Analyzing customer review of a product by text mining to find most frequent words to know the trend.
library("tm")
## Warning: package 'tm' was built under R version 4.1.2
## Loading required package: NLP
## Warning: package 'NLP' was built under R version 4.1.1
library("SnowballC")
## Warning: package 'SnowballC' was built under R version 4.1.1
library("wordcloud")
## Warning: package 'wordcloud' was built under R version 4.1.2
## Loading required package: RColorBrewer
## Warning: package 'RColorBrewer' was built under R version 4.1.1
library("RColorBrewer")
text <- readLines("C:/Users/Punalur/Documents/abc.txt")
head(text, 3)
## [1] "This case serves it's function well - absorbs falls, it's grippy soft (but hard) and holds the phone in place well. This is the second one of these I've purchased, so I must be satisfied. But it also means the last one eventually broke. I can say I used the last one over a year and dropped my phone several times, never taking any damage. The front edge is raised just enough to protect the screen. Eventually, the bottom corner of the case cracked and, although it never completely separated, I figured I'd change the case before pushing my luck further."

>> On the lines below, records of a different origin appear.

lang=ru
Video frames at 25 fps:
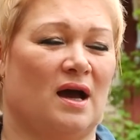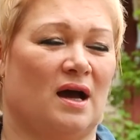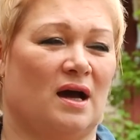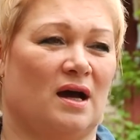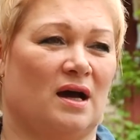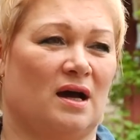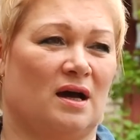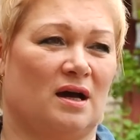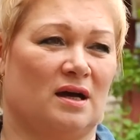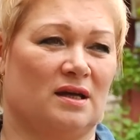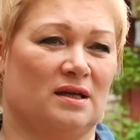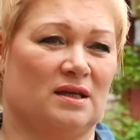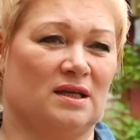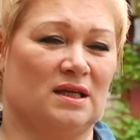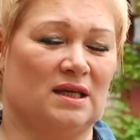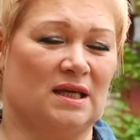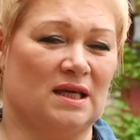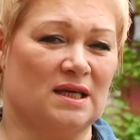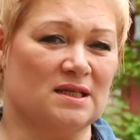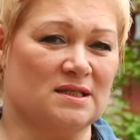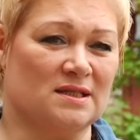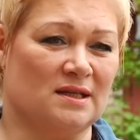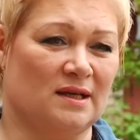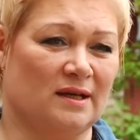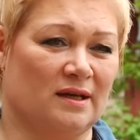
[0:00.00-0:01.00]
А
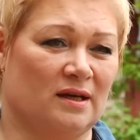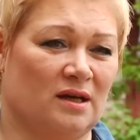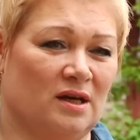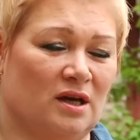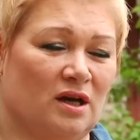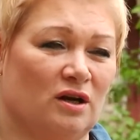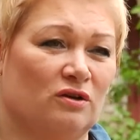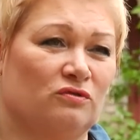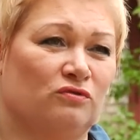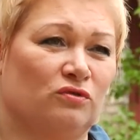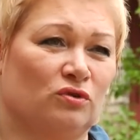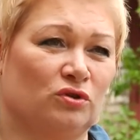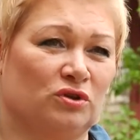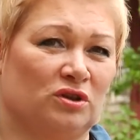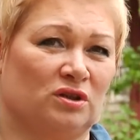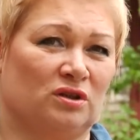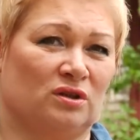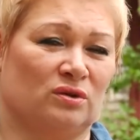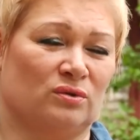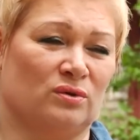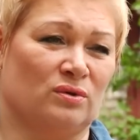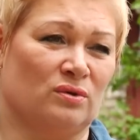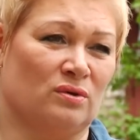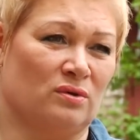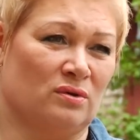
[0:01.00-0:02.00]
если
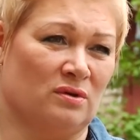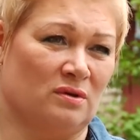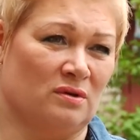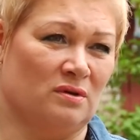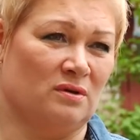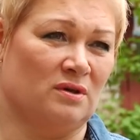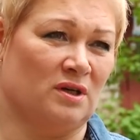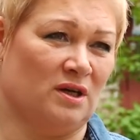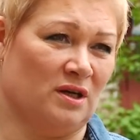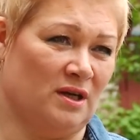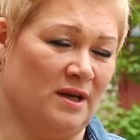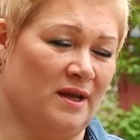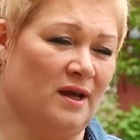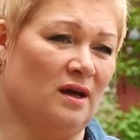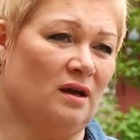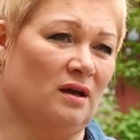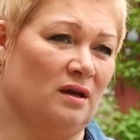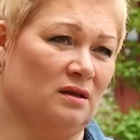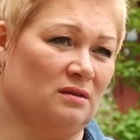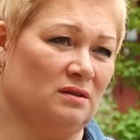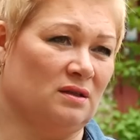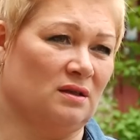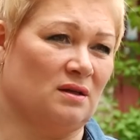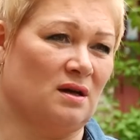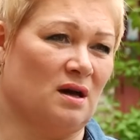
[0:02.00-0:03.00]
фотореле,
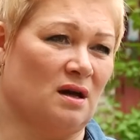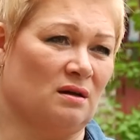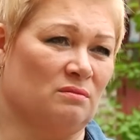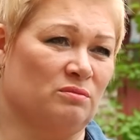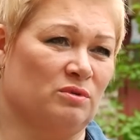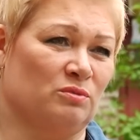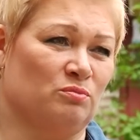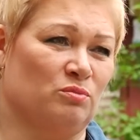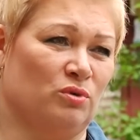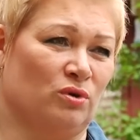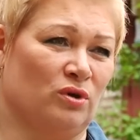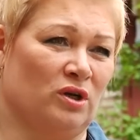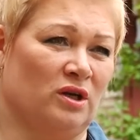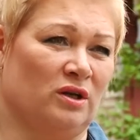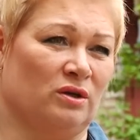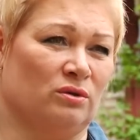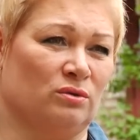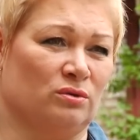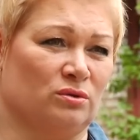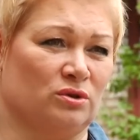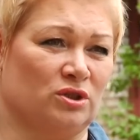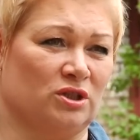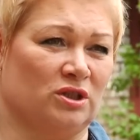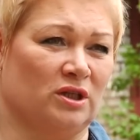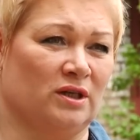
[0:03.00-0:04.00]
это как бы более
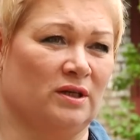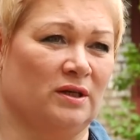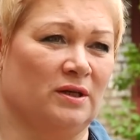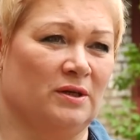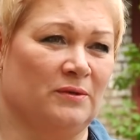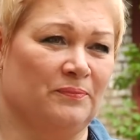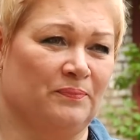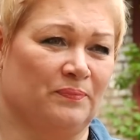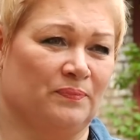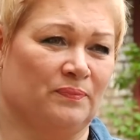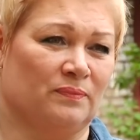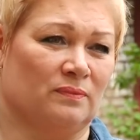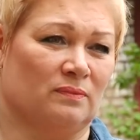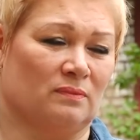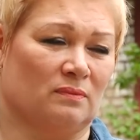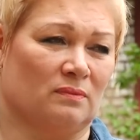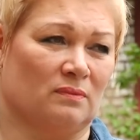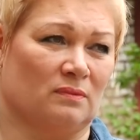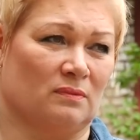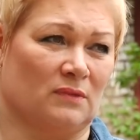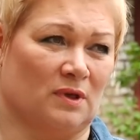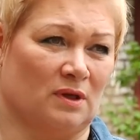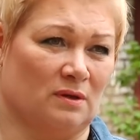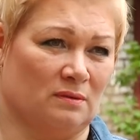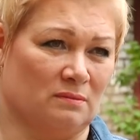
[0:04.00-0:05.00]
уже
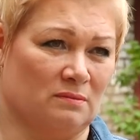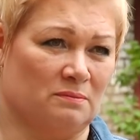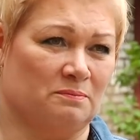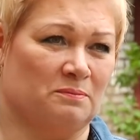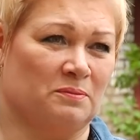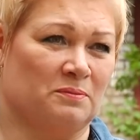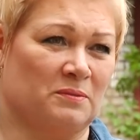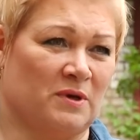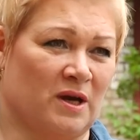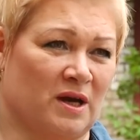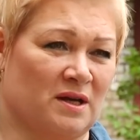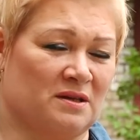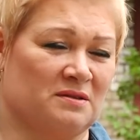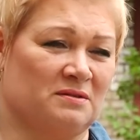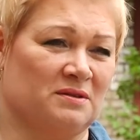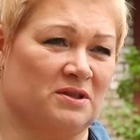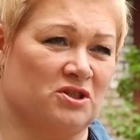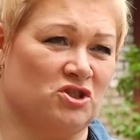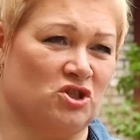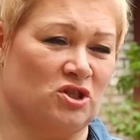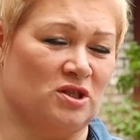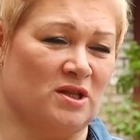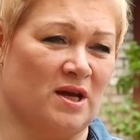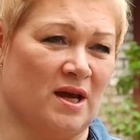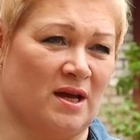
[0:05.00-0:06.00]
как
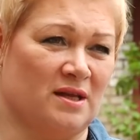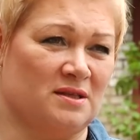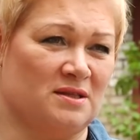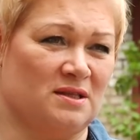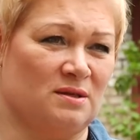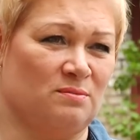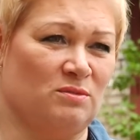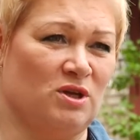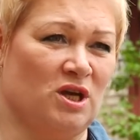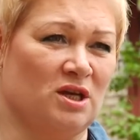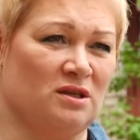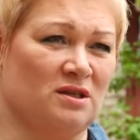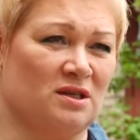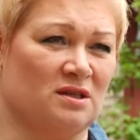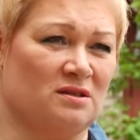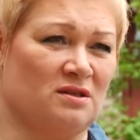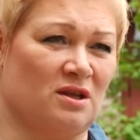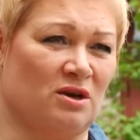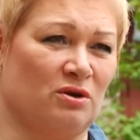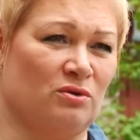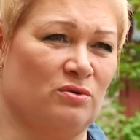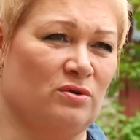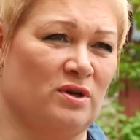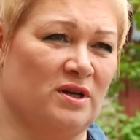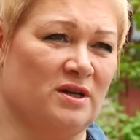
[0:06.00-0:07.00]
начинает темнеть,
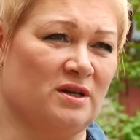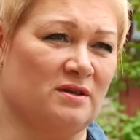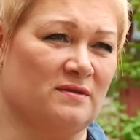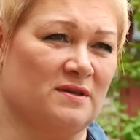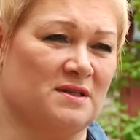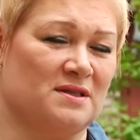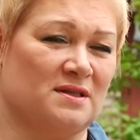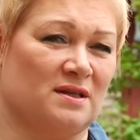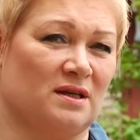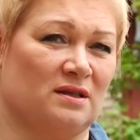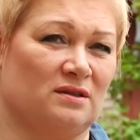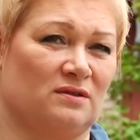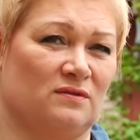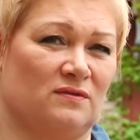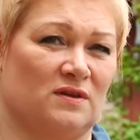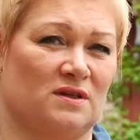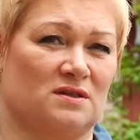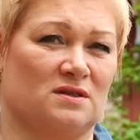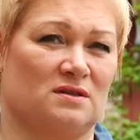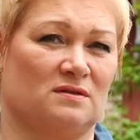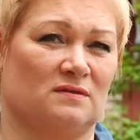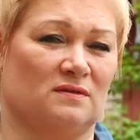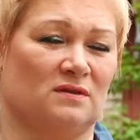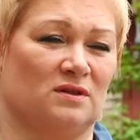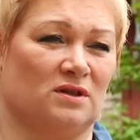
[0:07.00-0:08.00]
отрегулировать
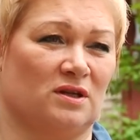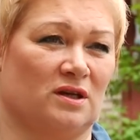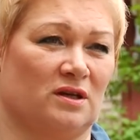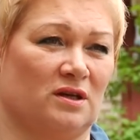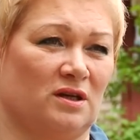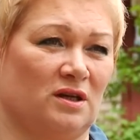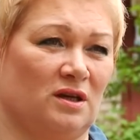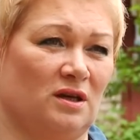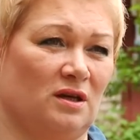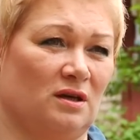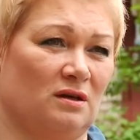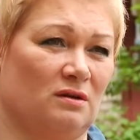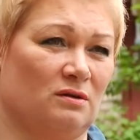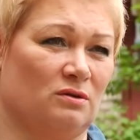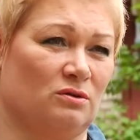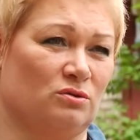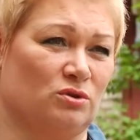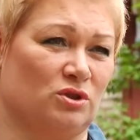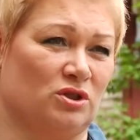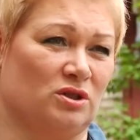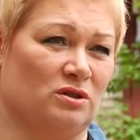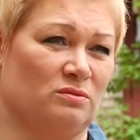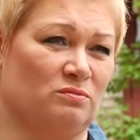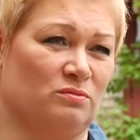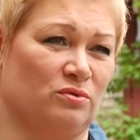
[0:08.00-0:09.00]
соответственно, и
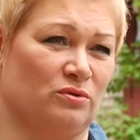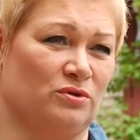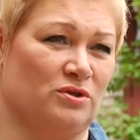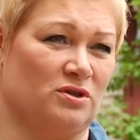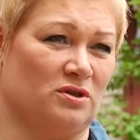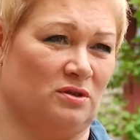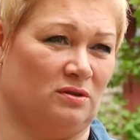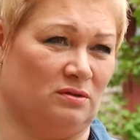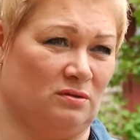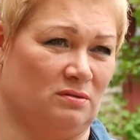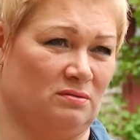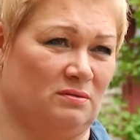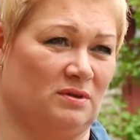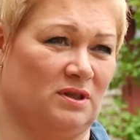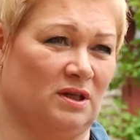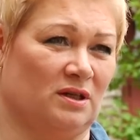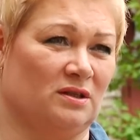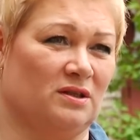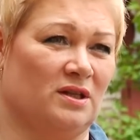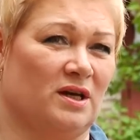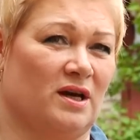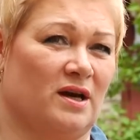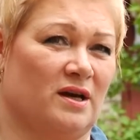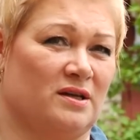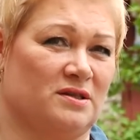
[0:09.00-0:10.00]
уже будет
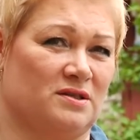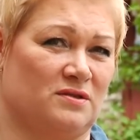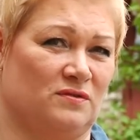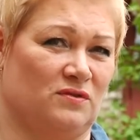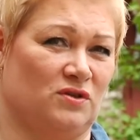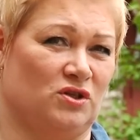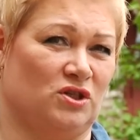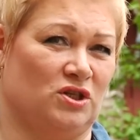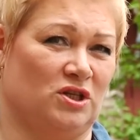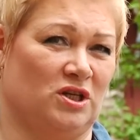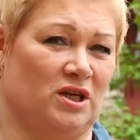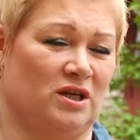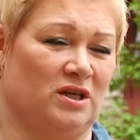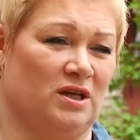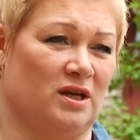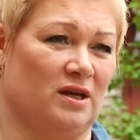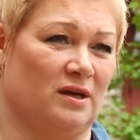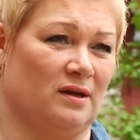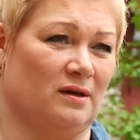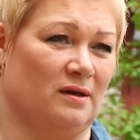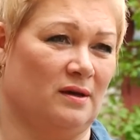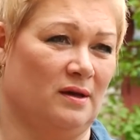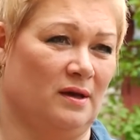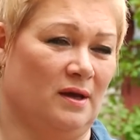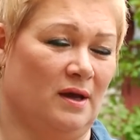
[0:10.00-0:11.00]
тогда
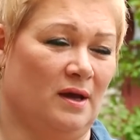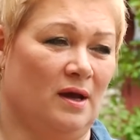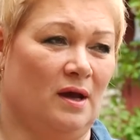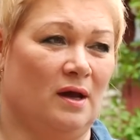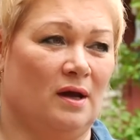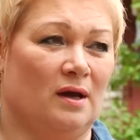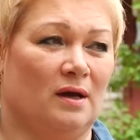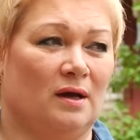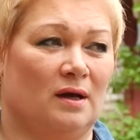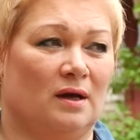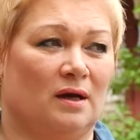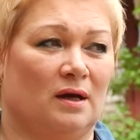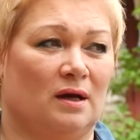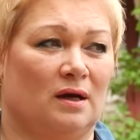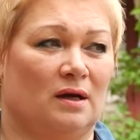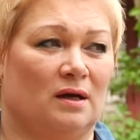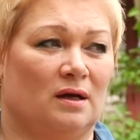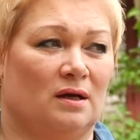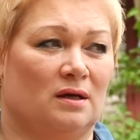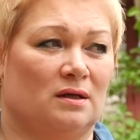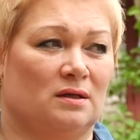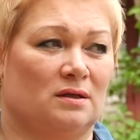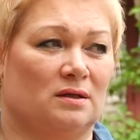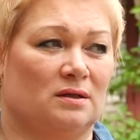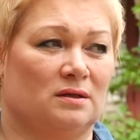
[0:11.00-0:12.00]
освещение.
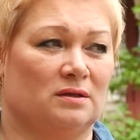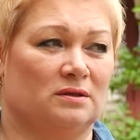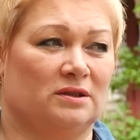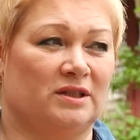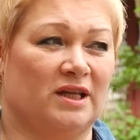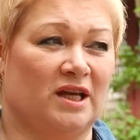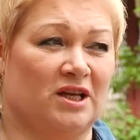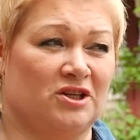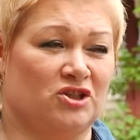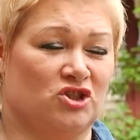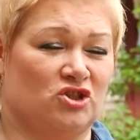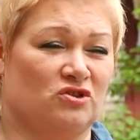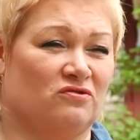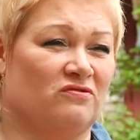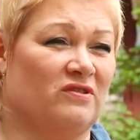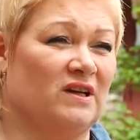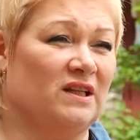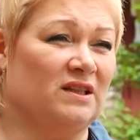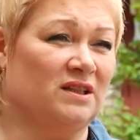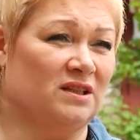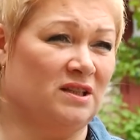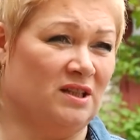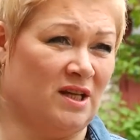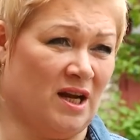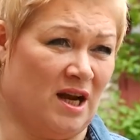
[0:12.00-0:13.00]
Э, дальше
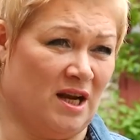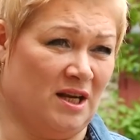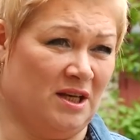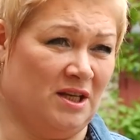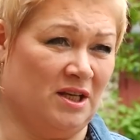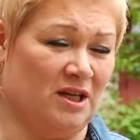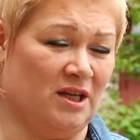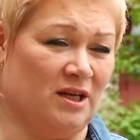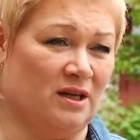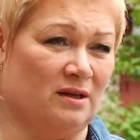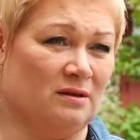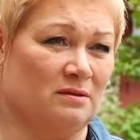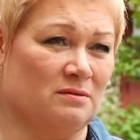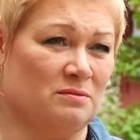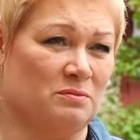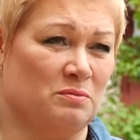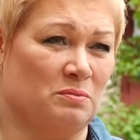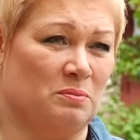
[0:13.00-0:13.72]
вандальные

## [2] "I would have bought the exact same red one, but color options are dwindling. I settled for mint and it was a little lighter than I expected. I'd call the color \"robin egg\", not mint. M'eh"
## [3] "Great little phone case, not too bulky and the colour is great! The only things I'm not thrilled about: it's a very slippery phone case and the case doesn't fully cover the bottom of the phone, so if you drop it you could still damage your phone. Otherwise, super cute!"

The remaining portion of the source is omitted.